A few notes on scoring:
- The task is framed as a binary classification problem, where a model provides each claim with a binary label (
true/feasible, orfalse/infeasible). - There are an equal number of
trueandfalseclaims, so chance performance is 50%. - A model's performance is simply its classification accuracy across the test set. (For example, if Model X correctly predicts the labels for
3000claims, and incorrectly predicts the labels for1446claims, then its accuracy will be3000 / 4446 = 67.5%).
Matter-of-Fact frames feasibility detection as a temporally-filtered claim verification task. It's very challenging to generate accurate and realistic estimates of the feasibility of a new claim, since (by definition) the experiment hasn't been run yet, so we don't know the result. Matter-of-Fact gets around this challenge by extracting genuine claims from recent papers, and then (for each claim) making a negative/infeasible version. The benefits of this are that it makes the feasibility data much more realistic, and based on actual scientific results. The drawbacks are that it adds complexity to the model evaluation procedure: When solving the claim verification problem, the model shouldn't have information available to it that was published after the original paper the claim came from was published -- otherwise it could trivially solve the feasibility verification problem by retrieving papers (including the original source paper) that know the results of the experiment (that 'temporally unrestricted' baseline is provided in Table 3).

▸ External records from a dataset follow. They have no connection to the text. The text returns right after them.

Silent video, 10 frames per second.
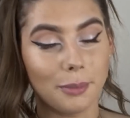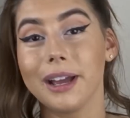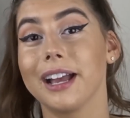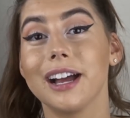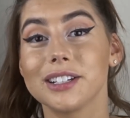Oh
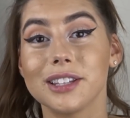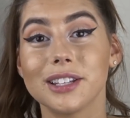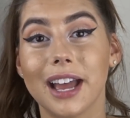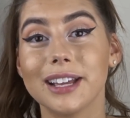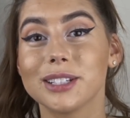my gosh,
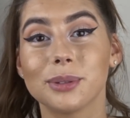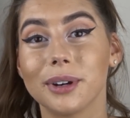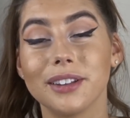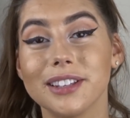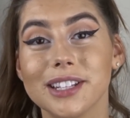I
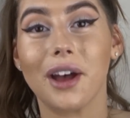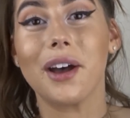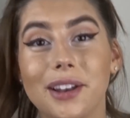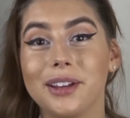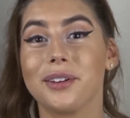swear this
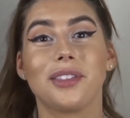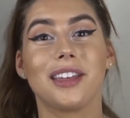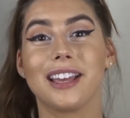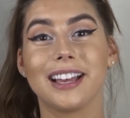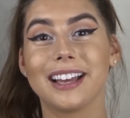audio
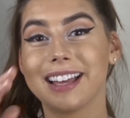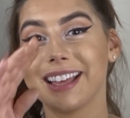thing.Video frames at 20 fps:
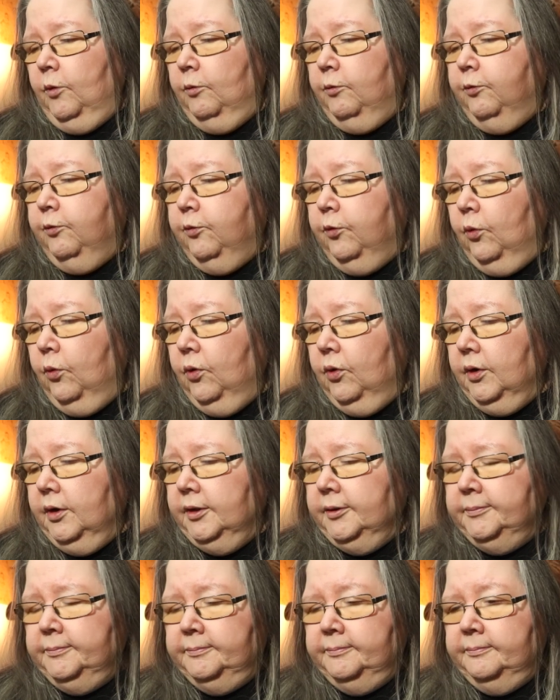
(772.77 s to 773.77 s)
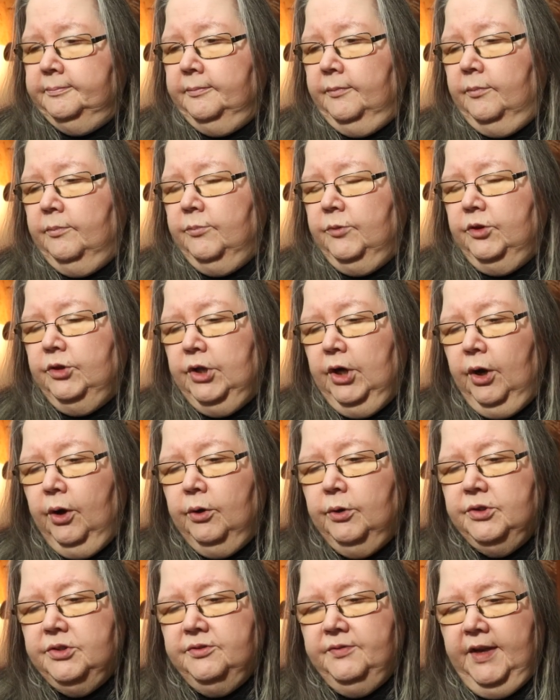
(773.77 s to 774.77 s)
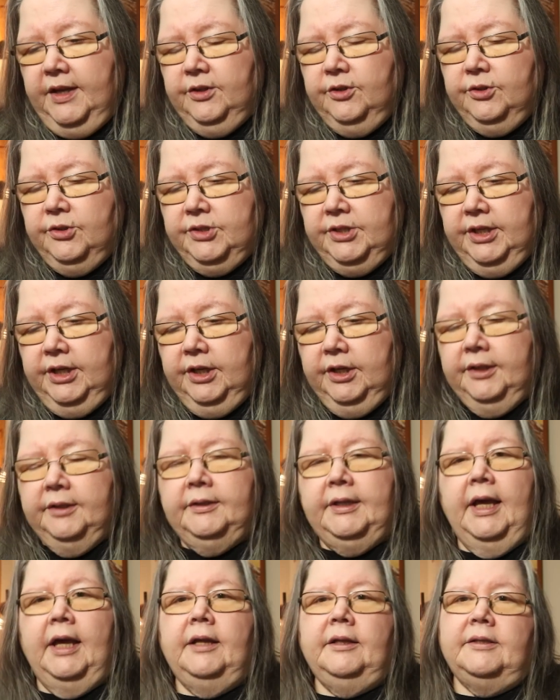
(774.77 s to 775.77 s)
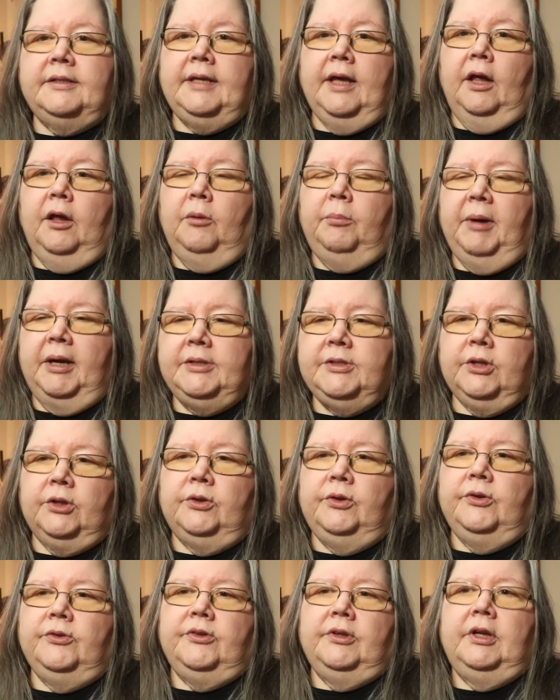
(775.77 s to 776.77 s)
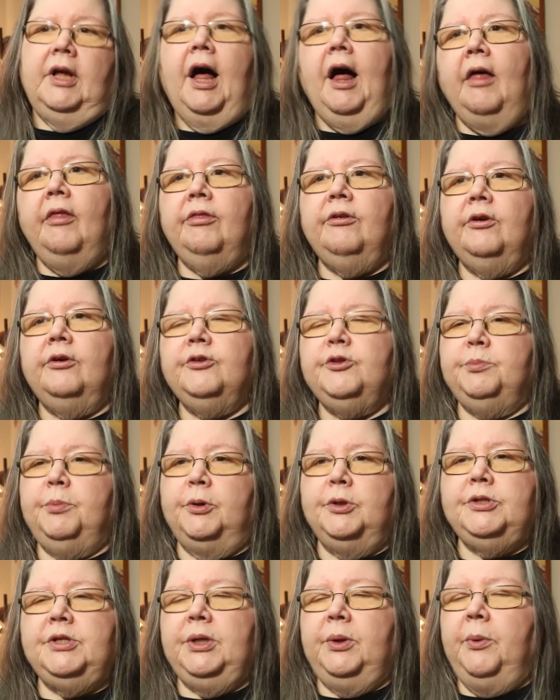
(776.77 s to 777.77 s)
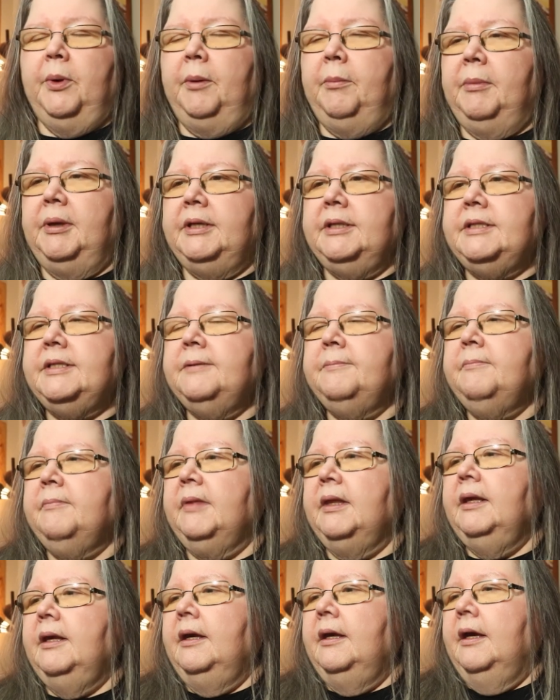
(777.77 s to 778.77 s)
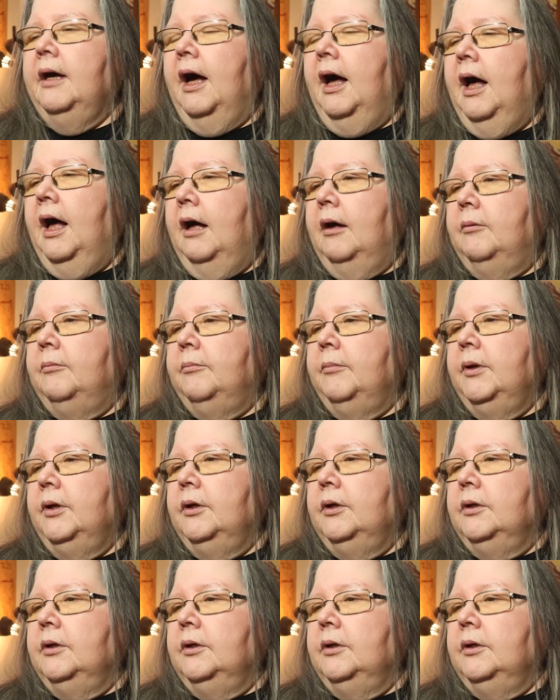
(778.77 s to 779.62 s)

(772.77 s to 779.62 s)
for those vendors here that sell bicycles and other sports equipment, and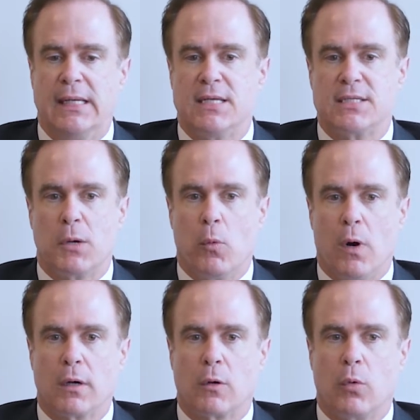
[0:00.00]
is that
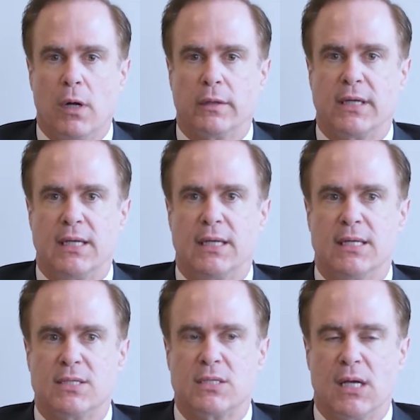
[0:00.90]
water
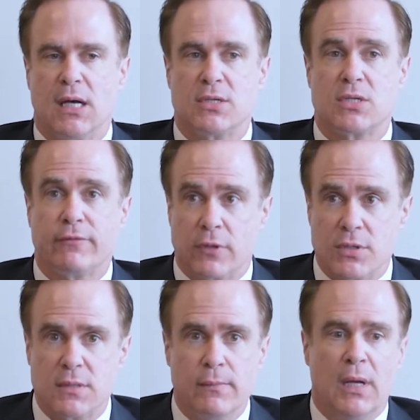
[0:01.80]
quality suffers.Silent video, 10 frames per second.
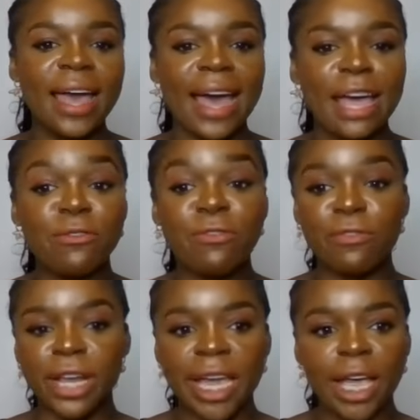And
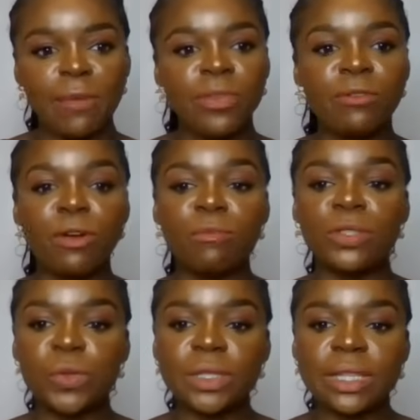Frey from
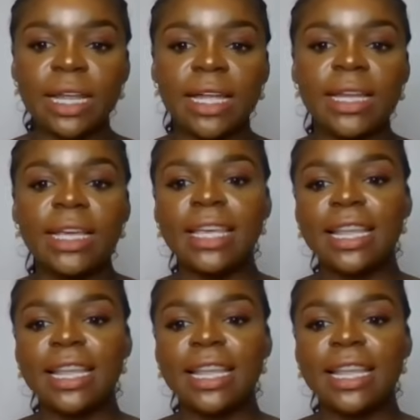Switzerland,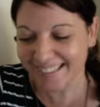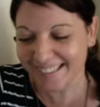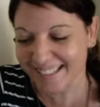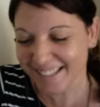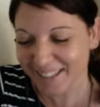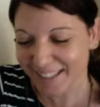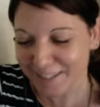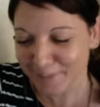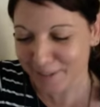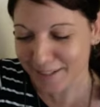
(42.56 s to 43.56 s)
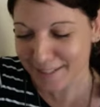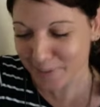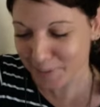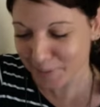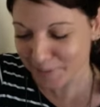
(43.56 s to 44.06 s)
So that's why she's
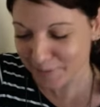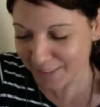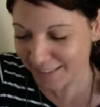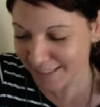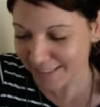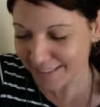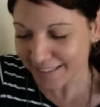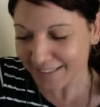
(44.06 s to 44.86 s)
awesome for this.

We've designed the dataset with this temporal filtering in mind, and there are two possible ways to perform this filtering:
- Easy: All the claims in the test set are from papers posted in January 2024 or after. You can simply exclude all knowledge from 2024 onward in your retrieval system.
- Claim-specific: Each claim has a knowledge cutoff-date (
exclude_date), so if you'd like your model to use all knowledge up to just before the source paper was published, that is possible too.